Salt and Pepper to taste

PREPARATION

  • 1

    Preheat your oven to 400°F (200°C). Peel and cube the sweet potato into bite-sized pieces, then toss with olive oil, salt, and pepper. Spread the cubes on a baking sheet and roast for about 20-25 minutes until tender and slightly crispy on the edges.

  • 2

    While the sweet potatoes are roasting, heat a non-stick skillet over medium heat. Add the turkey bacon slices and cook until they turn crispy, about 3-4 minutes per side. Remove from heat and set aside on paper towels to drain.

  • 3

    Fill a medium saucepan with water, bring it to a gentle simmer, and add a splash of vinegar (optional, to help the egg whites coagulate). Crack one egg into a small bowl, then gently slide it into the simmering water. Repeat with additional eggs and poach them for about 3-4 minutes until the whites are set but the yolks remain runny.

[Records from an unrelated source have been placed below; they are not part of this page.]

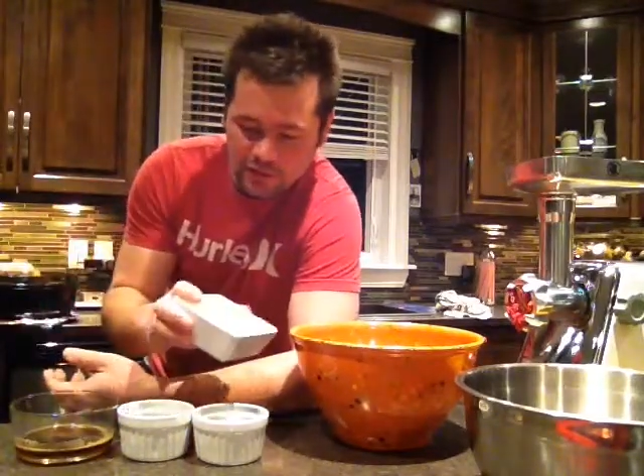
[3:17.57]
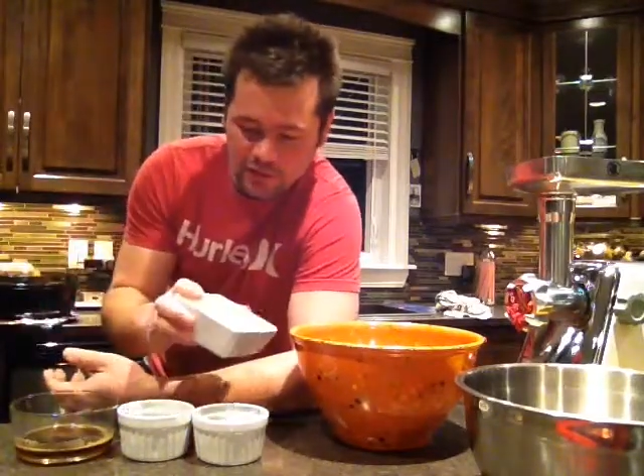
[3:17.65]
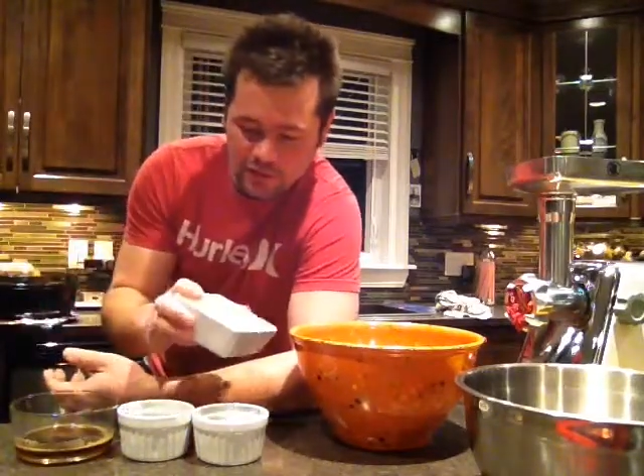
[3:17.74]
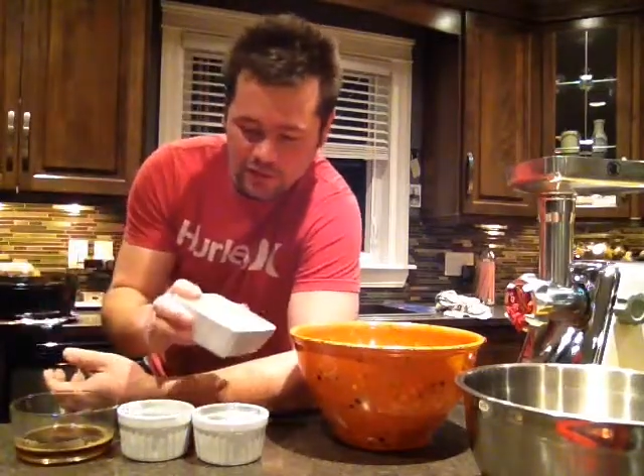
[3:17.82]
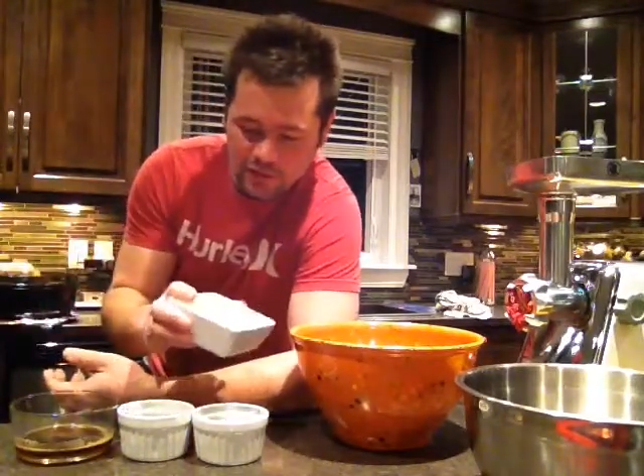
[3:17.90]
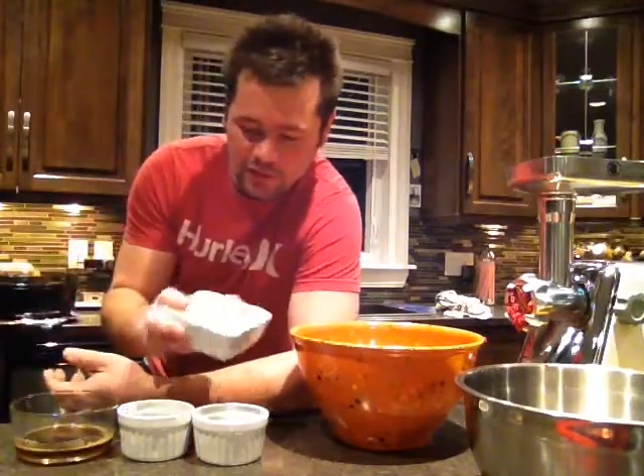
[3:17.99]

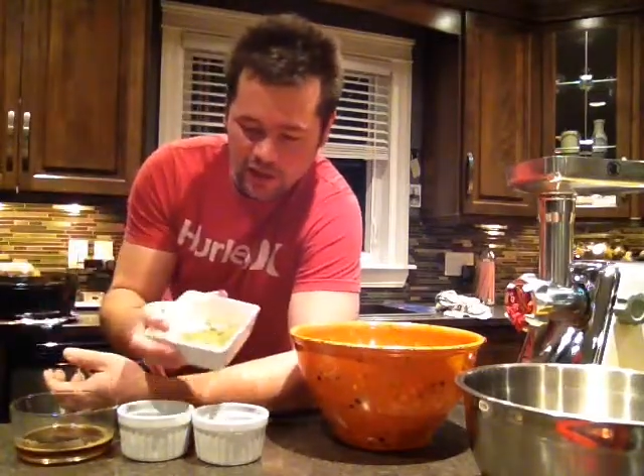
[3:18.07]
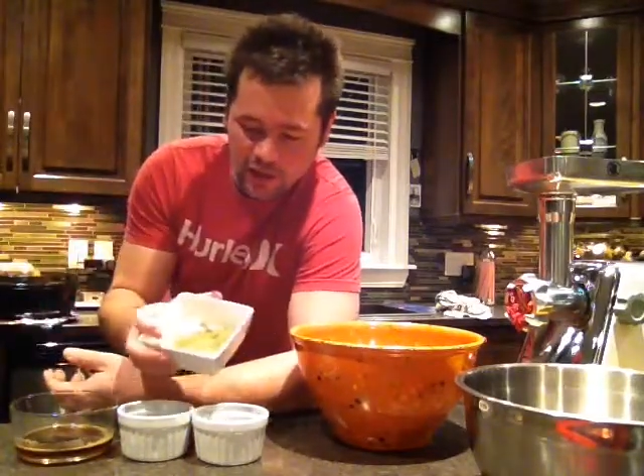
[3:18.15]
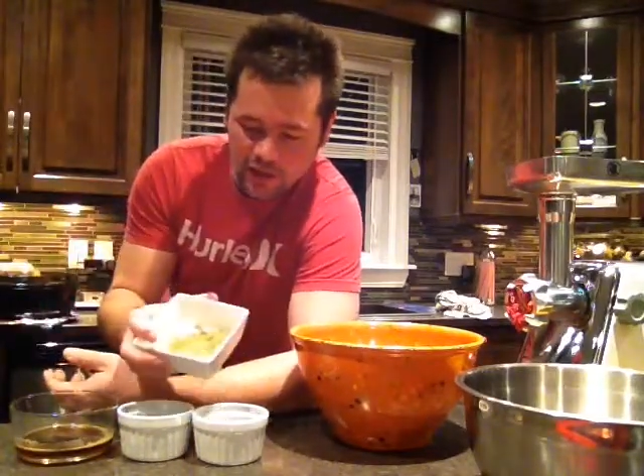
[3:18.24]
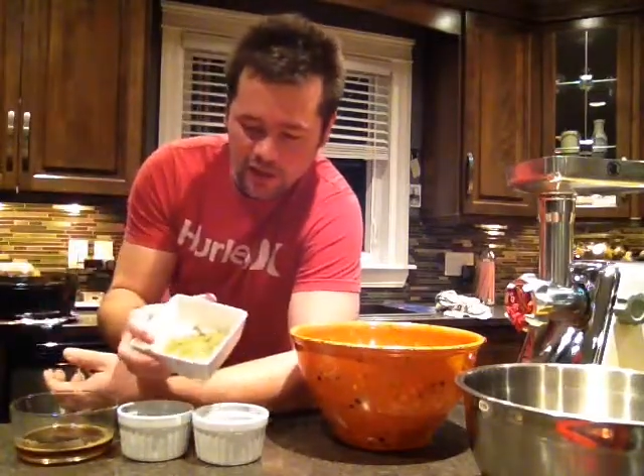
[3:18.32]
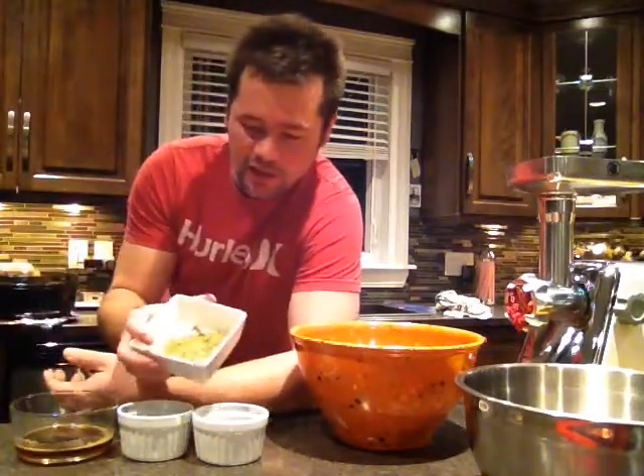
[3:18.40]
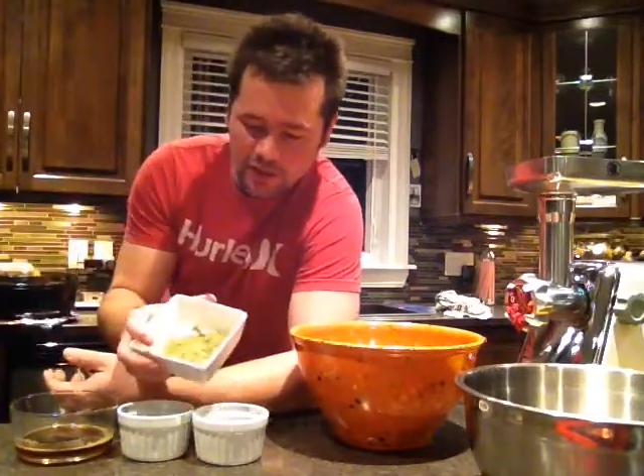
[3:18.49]
a
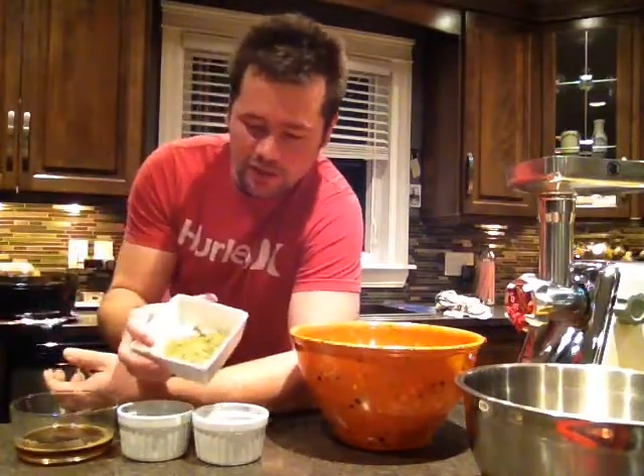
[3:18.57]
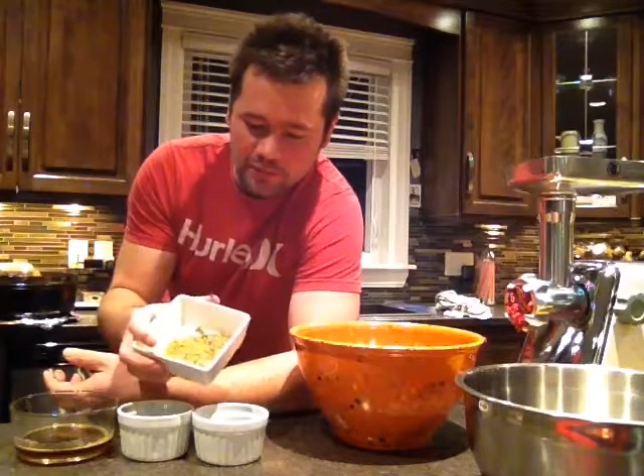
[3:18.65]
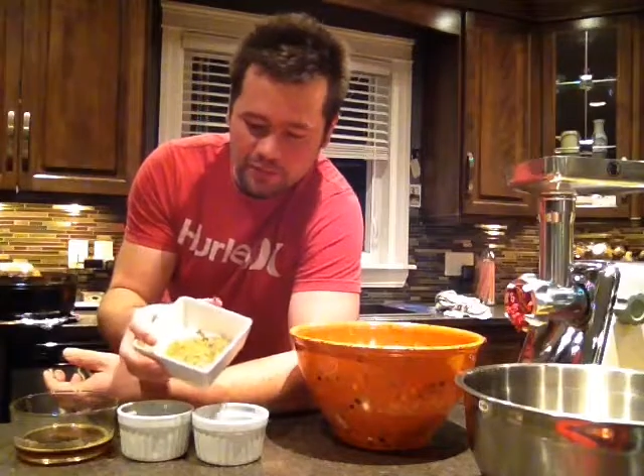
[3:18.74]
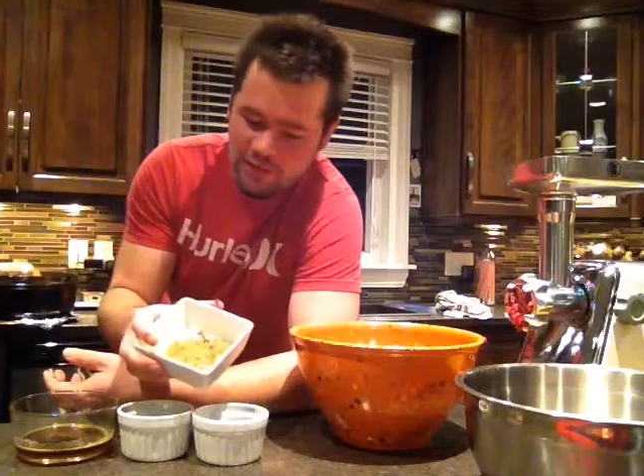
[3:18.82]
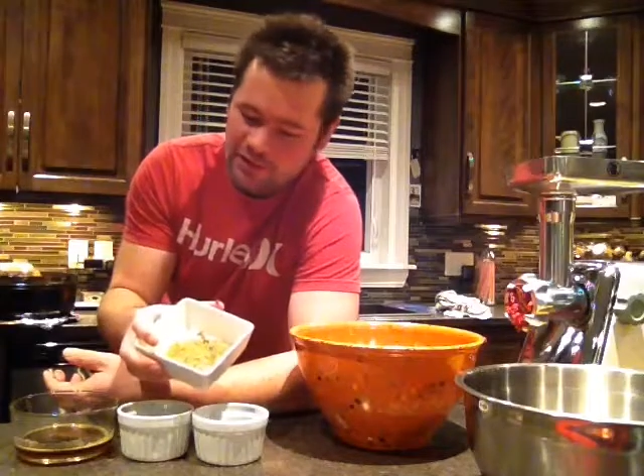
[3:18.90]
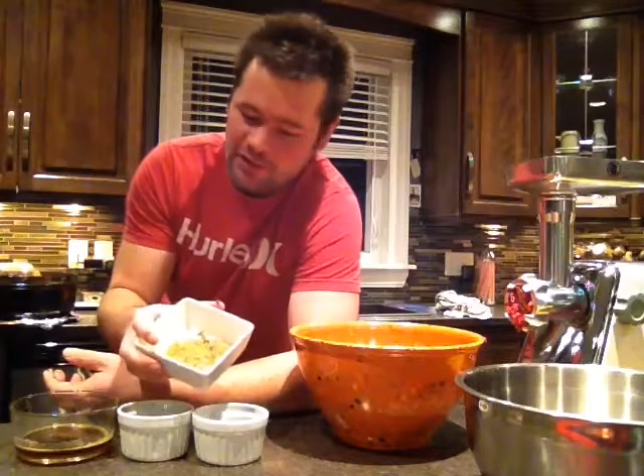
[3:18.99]
keg steak
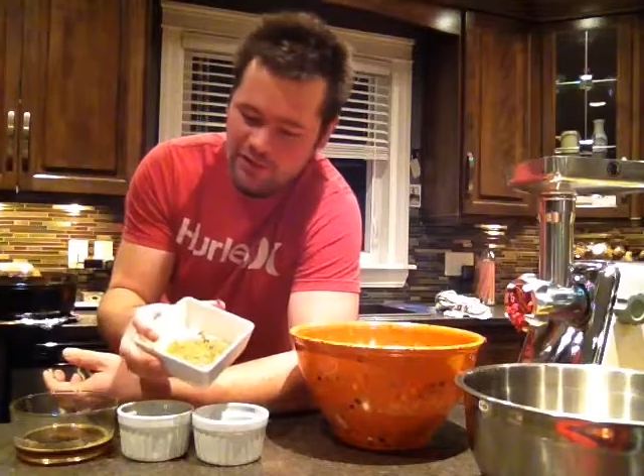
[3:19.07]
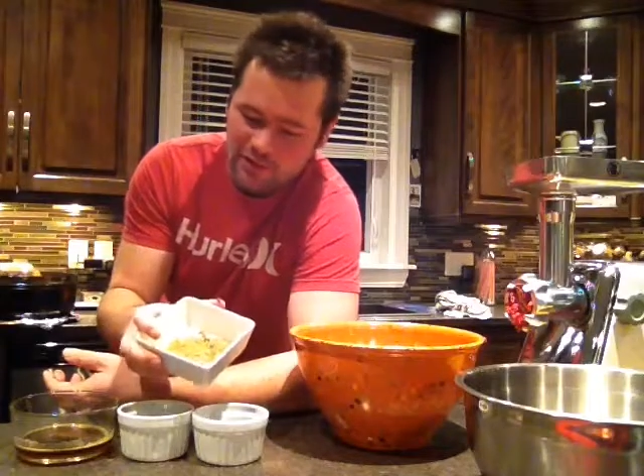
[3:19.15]
spice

Remove the eggs with a slotted spoon and gently pat dry.

  • 4

    For the creamy avocado sauce, place the avocado in a small bowl, add lemon juice, a pinch of salt and pepper, and mash until smooth. Thin with a little water if needed to attain a drizzling consistency.

  • 5

    Assemble the plate by arranging the roasted sweet potato cubes as the base, layering the crispy turkey bacon, and topping with the poached eggs. Drizzle the avocado sauce generously over the top, and finish with an additional sprinkle of salt and pepper if desired.

  • 6

    Serve immediately while warm and enjoy this balanced, delectable twist on Eggs Benedict.